Depending on which events one is looking for a EventMask should be chosen.

For a continuous application (which want to handle subsequent events) one probably want to set an error handler function which should return 0 (maybe with a warning) so execution continues smoothly, like so:


In a loop one can then handle events from the X-server

XEvent e;
XNextEvent(dsp, &e); // blocks until next event from X-server

To handle the event in e we can check the type of e

e.type == CreateNotify    // A window was created
e.type == ReparentNotify  // A window got a new parent
e.type == MapNotify       // A window was drawn
e.type == DestroyNotify   // A window was destroyed

The XEvent struct contains information in different types of struct depending on the event type.

The following libraries are needed:

#include <X11/Xlib.h>
#include <X11/Xutil.h>

And applications should be compiled with the -lX11 flag to include the Xlib libraries.

Xlib gists + Gotchas: I've created two gists that listens to events from X-server. Note that I was interested in the structure of a window's tree for identification. Others might have other properties to uniquely identify windows.

The first listens to the CreateNotify event to determine if a window with the correct WM_CLASS was created, call it W. At this point the window will likely not be in the correct tree structure. For example it might be created as a child to the root rather than windows controlled by the application. We therefore listen to the ReparentNotify event to see if W has a new parent.

Unfortunately we are not guaranteed the correct tree structure here either, as other windows might later be added to W's tree. But if W's tree structure is unique and it's shape is not a sub-tree of another window with the same class we can at least find these window's by checking ReparentNotify (we might not even need to check the CreateNotify as we can check WM_CLASS at any point we have a window-id).

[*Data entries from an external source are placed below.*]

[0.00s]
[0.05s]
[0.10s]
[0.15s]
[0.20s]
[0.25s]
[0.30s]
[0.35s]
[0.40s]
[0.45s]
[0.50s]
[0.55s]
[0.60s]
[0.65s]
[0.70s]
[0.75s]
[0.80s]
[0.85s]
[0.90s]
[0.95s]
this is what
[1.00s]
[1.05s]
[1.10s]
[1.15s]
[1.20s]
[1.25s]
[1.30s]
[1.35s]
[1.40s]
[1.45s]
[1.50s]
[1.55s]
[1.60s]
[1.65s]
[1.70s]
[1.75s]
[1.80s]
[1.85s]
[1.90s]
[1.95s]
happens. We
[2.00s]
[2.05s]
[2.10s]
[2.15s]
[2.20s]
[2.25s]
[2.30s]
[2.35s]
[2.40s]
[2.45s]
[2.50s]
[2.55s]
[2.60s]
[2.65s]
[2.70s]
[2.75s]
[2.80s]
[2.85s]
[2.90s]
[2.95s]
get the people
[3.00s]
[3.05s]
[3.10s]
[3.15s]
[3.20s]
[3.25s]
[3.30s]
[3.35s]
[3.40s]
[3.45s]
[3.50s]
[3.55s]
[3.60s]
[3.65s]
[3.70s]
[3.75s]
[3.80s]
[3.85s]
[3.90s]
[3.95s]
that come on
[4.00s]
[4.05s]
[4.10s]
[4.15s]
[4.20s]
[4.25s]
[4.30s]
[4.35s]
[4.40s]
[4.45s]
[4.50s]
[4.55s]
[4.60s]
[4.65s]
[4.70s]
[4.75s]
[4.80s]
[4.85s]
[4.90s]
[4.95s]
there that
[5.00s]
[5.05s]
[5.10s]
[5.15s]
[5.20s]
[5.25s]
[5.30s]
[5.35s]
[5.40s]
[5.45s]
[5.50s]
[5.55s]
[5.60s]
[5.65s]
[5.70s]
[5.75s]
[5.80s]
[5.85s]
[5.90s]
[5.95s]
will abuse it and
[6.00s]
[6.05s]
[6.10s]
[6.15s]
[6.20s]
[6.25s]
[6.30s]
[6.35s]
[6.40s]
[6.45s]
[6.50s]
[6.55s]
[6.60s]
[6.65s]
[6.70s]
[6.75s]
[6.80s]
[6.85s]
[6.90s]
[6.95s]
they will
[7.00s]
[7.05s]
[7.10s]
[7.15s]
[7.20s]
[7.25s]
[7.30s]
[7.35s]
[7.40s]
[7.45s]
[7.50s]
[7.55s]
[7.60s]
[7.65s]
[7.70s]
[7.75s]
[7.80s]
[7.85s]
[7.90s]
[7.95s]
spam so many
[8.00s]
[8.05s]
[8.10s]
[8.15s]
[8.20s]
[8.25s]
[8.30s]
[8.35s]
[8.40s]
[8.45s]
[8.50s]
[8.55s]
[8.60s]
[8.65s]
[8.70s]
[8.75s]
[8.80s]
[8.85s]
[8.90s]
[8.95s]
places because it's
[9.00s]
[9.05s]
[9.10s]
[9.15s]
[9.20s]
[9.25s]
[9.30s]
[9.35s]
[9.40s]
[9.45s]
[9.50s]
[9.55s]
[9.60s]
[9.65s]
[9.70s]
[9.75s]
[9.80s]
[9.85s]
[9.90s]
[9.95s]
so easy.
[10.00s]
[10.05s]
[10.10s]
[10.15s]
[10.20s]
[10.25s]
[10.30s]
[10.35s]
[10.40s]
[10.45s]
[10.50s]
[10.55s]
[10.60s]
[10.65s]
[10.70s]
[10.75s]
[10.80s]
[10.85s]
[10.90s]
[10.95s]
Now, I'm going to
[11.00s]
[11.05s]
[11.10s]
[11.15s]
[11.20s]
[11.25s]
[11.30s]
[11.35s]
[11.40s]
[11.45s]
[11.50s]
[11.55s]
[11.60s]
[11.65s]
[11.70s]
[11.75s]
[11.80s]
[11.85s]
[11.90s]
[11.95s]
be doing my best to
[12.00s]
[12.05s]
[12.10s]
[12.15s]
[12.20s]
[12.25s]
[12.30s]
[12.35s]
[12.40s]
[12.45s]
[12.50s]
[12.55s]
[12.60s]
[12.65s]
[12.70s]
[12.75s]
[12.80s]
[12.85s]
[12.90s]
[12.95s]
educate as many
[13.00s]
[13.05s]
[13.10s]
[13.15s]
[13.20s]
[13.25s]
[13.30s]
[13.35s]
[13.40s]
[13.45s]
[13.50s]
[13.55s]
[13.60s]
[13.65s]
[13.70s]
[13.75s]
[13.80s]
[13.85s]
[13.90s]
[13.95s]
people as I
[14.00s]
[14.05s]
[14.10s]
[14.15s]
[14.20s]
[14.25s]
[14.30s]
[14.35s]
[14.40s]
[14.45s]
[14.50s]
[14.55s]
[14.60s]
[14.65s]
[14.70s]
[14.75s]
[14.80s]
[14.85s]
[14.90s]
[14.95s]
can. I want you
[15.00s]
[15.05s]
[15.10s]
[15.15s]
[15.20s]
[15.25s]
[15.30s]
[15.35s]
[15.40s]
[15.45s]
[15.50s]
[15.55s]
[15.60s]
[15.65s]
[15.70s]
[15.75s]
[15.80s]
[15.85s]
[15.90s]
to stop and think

The Second listens to the MapNotify event and checks the structure of the window's tree. It then looks for the correct WM_CLASS in the tree. After this one could go on to determine if the structure is correct.

Again, at the MapNotify we are not guaranteed a "finished" tree structure. However it seems that the structure generally "settles" a short time after this event. To be reasonably sure that the structure won't change I added a short pause before collecting the tree. How long this pause should be in order to not risk other changes to the tree I don't know, 500ms seemed to work well for me.

Misc: X11 windows can be created in many different languages, so I imagine listening to them would be possible in many different languages as well.

Some tools to investigate windows with:

  • xprop
  • xwininfo specifically with options -tree or -children

One can also check the source code of the commands above, xprop and xwininfo, for some guidance and inspiration.